DESCRIPTION (provided by applicant): Influenza is a major cause of morbidity and mortality, leading to thousands of deaths and many more episodes of respiratory failure annually. Current therapies target the virus and are therefore limited by the capacity of influenza to rapidly evolve and are frequently ineffective in critically ill patients. Clearly, new therapeutic strategies are needed. Respiratory failure in influenza often results from a dysregulated immune response to the virus. Prolonged viral replication or persistent inflammation resulting in immune-mediated lung injury can lead to severe pneumonitis and predisposes the host to secondary infections. Modulation of the host immune response has been proposed as a novel approach to therapy. Thus, a better understanding of host mechanisms that promote viral clearance and prevent immune-mediated lung injury may have powerful therapeutic implications. T cell immunoglobulin and mucin domain 3 (Tim3) is a regulatory protein expressed on innate immune cells, including dendritic cells (DCs), and terminally differentiated T cells. Current evidence suggests that Tim3 is important for both initiation of the innate immune response and termination of the adaptive immune response. We propose that modulation of Tim3 activity can be used to augment host defense and attenuate immune- mediated lung injury in influenza infection. Cross presentation of viral antigens by CD103+ respiratory DCs (rDCs) is critical for the generation of an anti-viral CD8+ T cell response during influenza. Deletion of these cells significantly delays viral clearance and increases disease severity. We present data showing that Tim3 is highly expressed on CD103+ rDCs and that it regulates the function of these cells. We hypothesize that Tim3 promotes the early innate response to influenza by augmenting antigen cross presentation by CD103+ rDCs. In this application, we will define the role of Tim3 on CD103+ rDCs during influenza and delineate the mechanisms by which Tim3 mediates its activity. To facilitate the study of Tim3 on CD103+ rDCs, we have generated a genetically modified mouse that allows cell-specific deletion of Tim3. Specifically we propose (1) To determine the role of Tim3 on CD103+ rDCs in initiating the CD8+ T cell response to influenza, (2) To determine the mechanism by which Tim3 regulates antigen cross presentation by DCs and (3) To define the role of Tim3 on DC subsets in the human lung.

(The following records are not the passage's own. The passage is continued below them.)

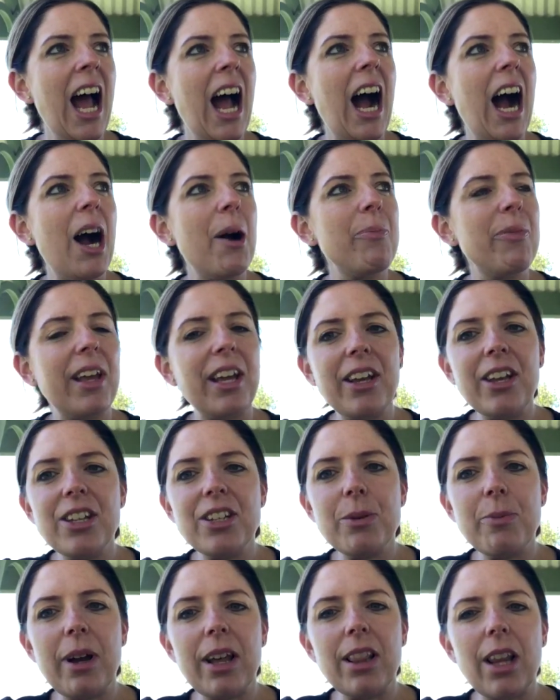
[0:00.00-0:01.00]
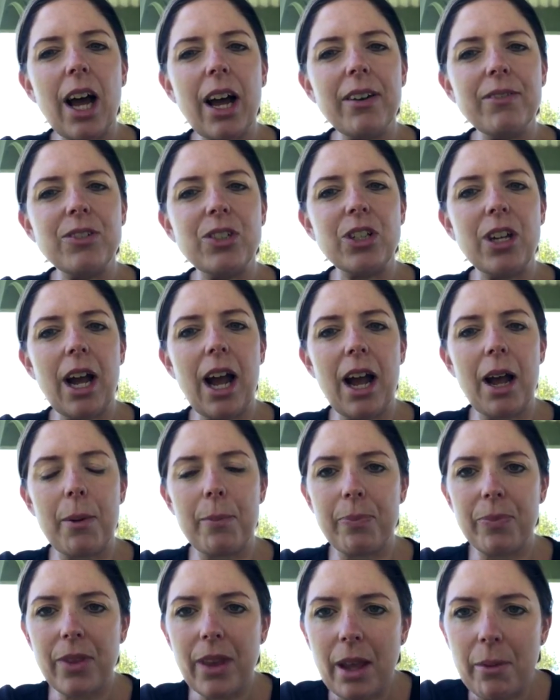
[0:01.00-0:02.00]
Thank you
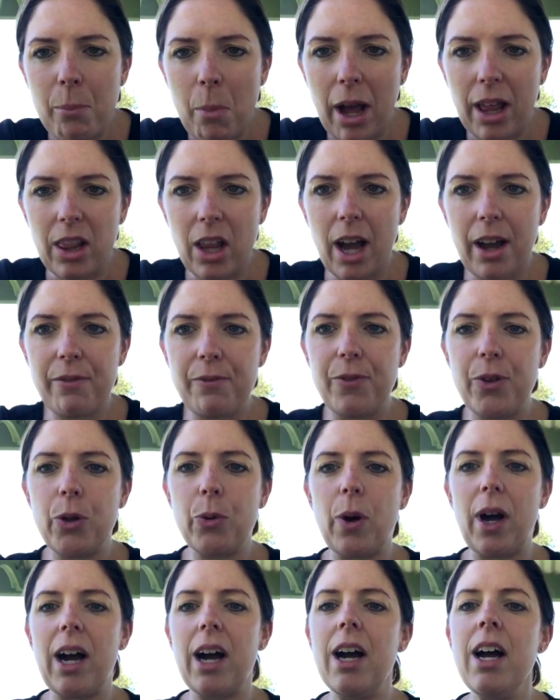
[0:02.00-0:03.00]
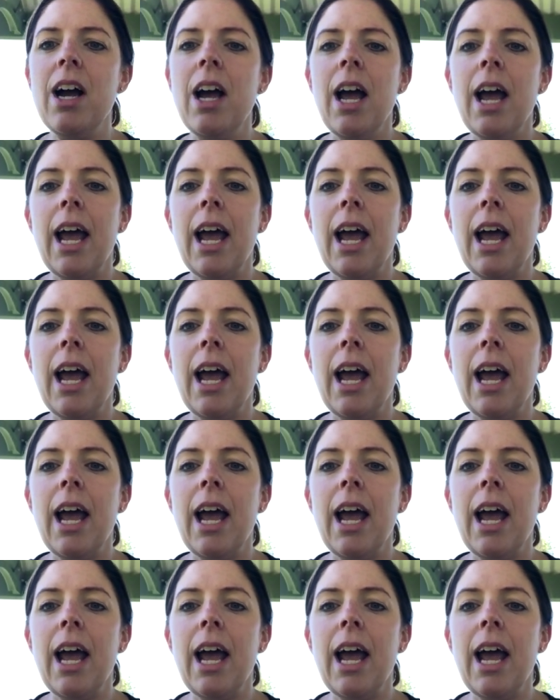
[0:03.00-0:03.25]
to my live viewer.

描述（由申请人提供）：流感是发病和死亡的主要原因，每年导致数千人死亡和更多的呼吸衰竭发作。目前的治疗方法针对病毒，因此受到流感快速演变能力的限制 并且在危重患者中经常无效。显然，需要新的治疗策略。流感中的呼吸衰竭通常是由对病毒的免疫反应失调引起的。长期病毒复制或持续性炎症导致免疫介导的肺损伤可导致严重的肺炎，并使宿主易于继发感染。调节宿主免疫应答已被提出作为一种新的治疗方法。因此，更好地了解宿主机制，促进病毒清除和预防免疫介导的肺损伤可能具有强大的治疗意义。T细胞免疫球蛋白和粘蛋白结构域3（Tim3）是在先天免疫细胞（包括树突状细胞（DC）和终末分化的T细胞）上表达的调节蛋白。目前的证据表明，Tim 3对于先天免疫反应的启动和适应性免疫反应的终止都很重要。我们提出，Tim3活性的调节可用于增强宿主防御和减弱流感感染中免疫介导的肺损伤。CD103+呼吸道DC（rDC）对病毒抗原的交叉呈递对于流感期间产生抗病毒CD8+ T细胞应答至关重要。这些细胞的缺失显著延迟病毒清除并增加疾病严重程度。我们目前的数据显示，Tim3是高度表达的CD103+ rDC，它调节这些细胞的功能。我们推测Tim3通过增强CD103+ rDCs的抗原交叉呈递来促进对流感的早期先天性应答。在本申请中，我们将定义Tim3在流感期间对CD103+ rDCs的作用，并描述Tim3介导其活性的机制。为了促进CD103+ rDC上Tim3的研究，我们已经产生了允许细胞特异性缺失Tim3的遗传修饰的小鼠。具体而言，我们提出（1）确定⑶ 103 + rDCs上的Tim3在启动针对流感的⑶ 8 + T细胞应答中的作用，（2）确定Tim3调节DCs的抗原交叉呈递的机制，以及（3）确定Tim3在人肺中对DC亚群的作用。